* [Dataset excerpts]
_ _ _ _ _ _ _
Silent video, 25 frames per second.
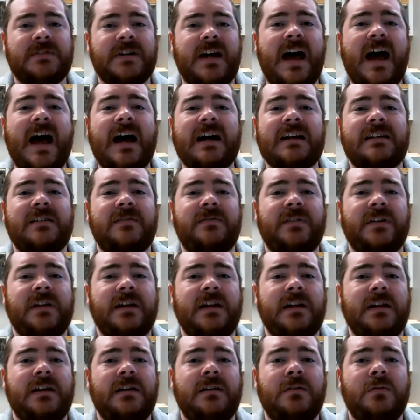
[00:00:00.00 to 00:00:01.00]

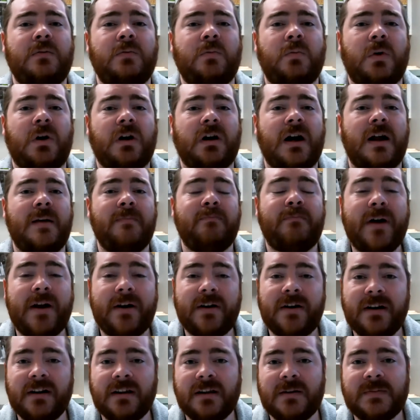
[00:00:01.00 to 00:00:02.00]
actively work on
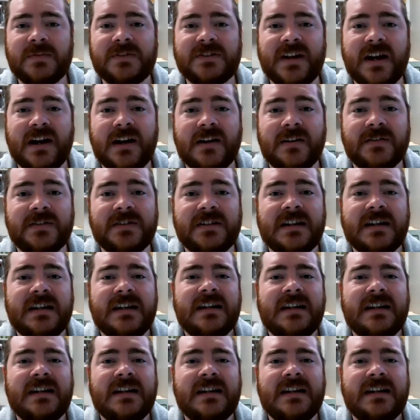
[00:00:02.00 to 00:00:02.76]
bettering themselves,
_ _ _ _ _ _ _
* [BRIEF] Leave out the images and transcribe all the records exactly.

* [RESPONSE BELOW]
Silent video, 25 frames per second.
[00:00:00.00 to 00:00:01.00]

[00:00:01.00 to 00:00:02.00]
actively work on
[00:00:02.00 to 00:00:02.76]
bettering themselves,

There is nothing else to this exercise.